A.J. considered the note in his pocket, but hesitated to share the information. Out here where they’d have an audience, anyway. Claire would either be elated by the news that there was finally some physical evidence to corroborate her story, or she’d be sickened by the gruesome details regarding the autopsy of a friend.
“A.J.?” She reached across the bar and touched his wrist. She shook her head, catching the slipup. “I mean Joe? What’s happening?”
A.J. closed his hand over hers and squeezed, silently asking her to be patient. “Deliver your drinks, then meet me in the back by the janitor’s closet.”
She tucked a strand of hair behind her ear, then quickly fluffed it back into place, even though there was nothing to hide. “Okay, now I’m really worried.”
He patted her hand and let her go. “Deliver the drinks.”
With a hesitant nod, she picked up the tray and threaded her way through the patrons who were beginning to fill in the tables closer to the stage for the next performance. A.J. knew he didn’t have to wait until she was out of earshot to speak, but he waited until she was at her table and occupied with the customers befo
re coming around the bar to speak with Cole in hushed, urgent tones.

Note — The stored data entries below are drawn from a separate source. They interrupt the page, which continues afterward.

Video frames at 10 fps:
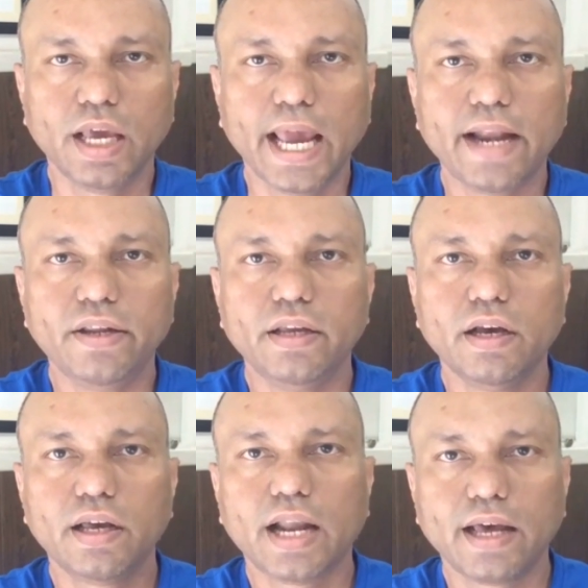And here
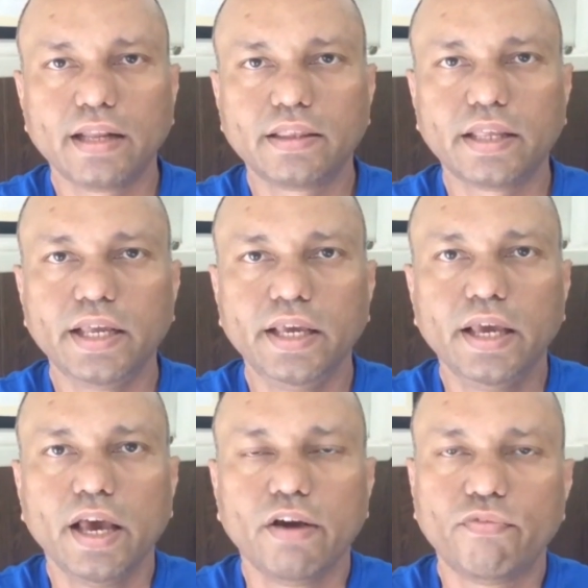are
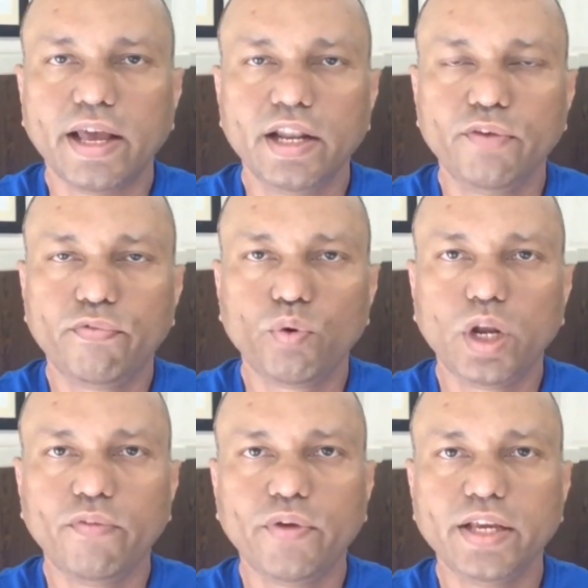3 fun and
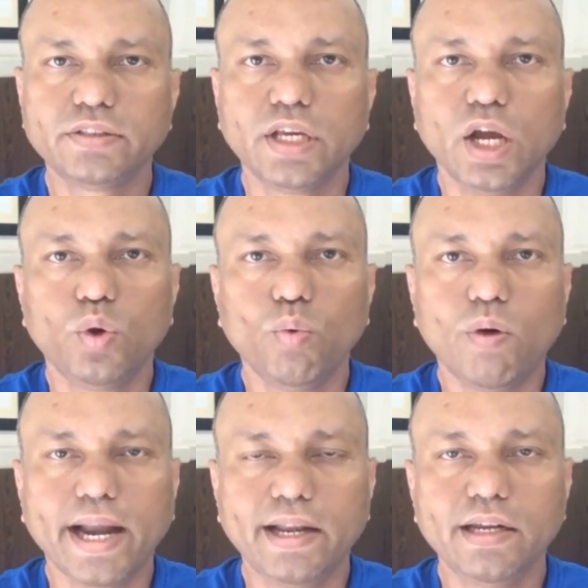fruity ways to
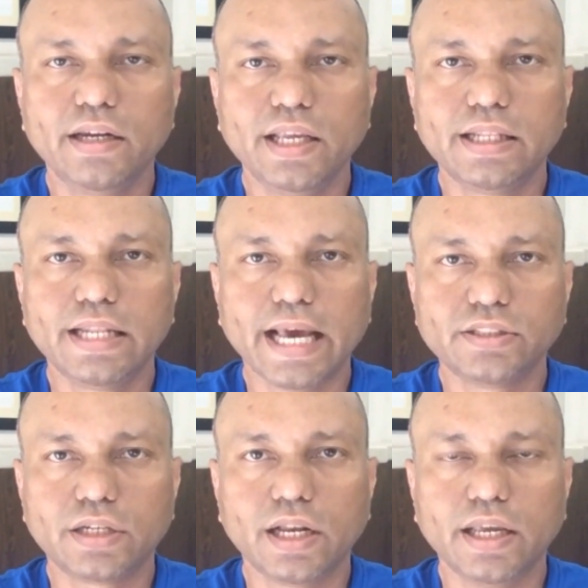whiten teeth
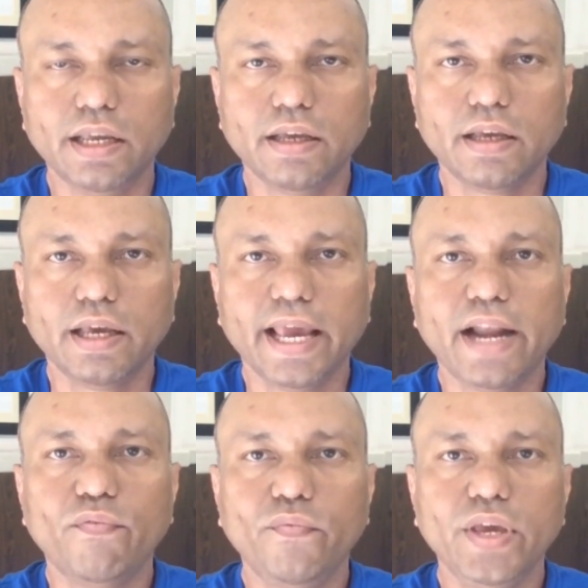naturally,
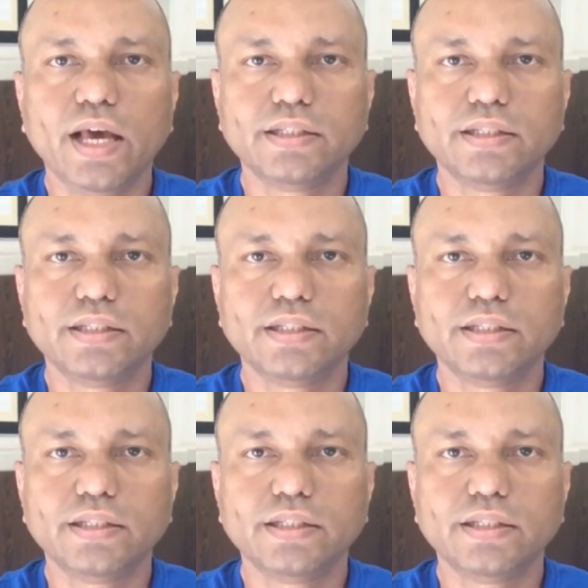and we are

“You say Holly’s doing the autopsy right now?”
“She’s probably finished by now and typing up her notes.”
“You got any plans for the next hour or two?”
Cole grinned and threw a twenty-dollar bill on the counter. “I thought you might ask that. Go ask your questions and find your answers. I’ll stay with Miss Kiki.”
Besides Josh, Cole was probably the only person he’d entrust Claire’s safety to. “Don’t let her get hurt.”
“Go, already.”
“Remember everything I taught you.”
All pretense vanished from Cole’s expression. He’d always been able to read people. And right now, A.J. had the feeling his old friend was reading more than he was willing to admit himself. “She’s really gotten to you, hasn’t she?”
A.J. didn’t know how to answer that. He wasn’t sure he was ready to assess just what that answer might mean. He had to keep his focus on the here and now. On the case. On helping Claire survive.
The only answer he could give was to reach out and squeeze Cole’s shoulder. Then he gave him a swat on the arm as if he was sending his first-string player into the game. “Just don’t let her get hurt.”
A.J. found Claire pacing the back hallway. When he first saw her, she was walking away from him and he allowed himself a second to enjoy the view. She wore a pair of clingy tank tops over his jeans that were baggy and revealing on her. The clothes hugged her lean torso and emphasized the rounded swell of her hips and bottom.
As refined and ladylike as he knew she could be, this was the real Claire Winthrop as far as he was concerned. Proud of a hard night’s work. Sassy. Tough. Sexy and real. And as trusting and vulnerable as he was cynical and worldly-wise.
Cole had him pegged.
He was well and truly sunk with this woman.
“A.J.” She spun around and caught him staring. But she was worried enough about something that she charged right up to him, taking no notice of his pensive mood. “You’re not going off to do something crazy, are you? With all those guns? What did Cole say?”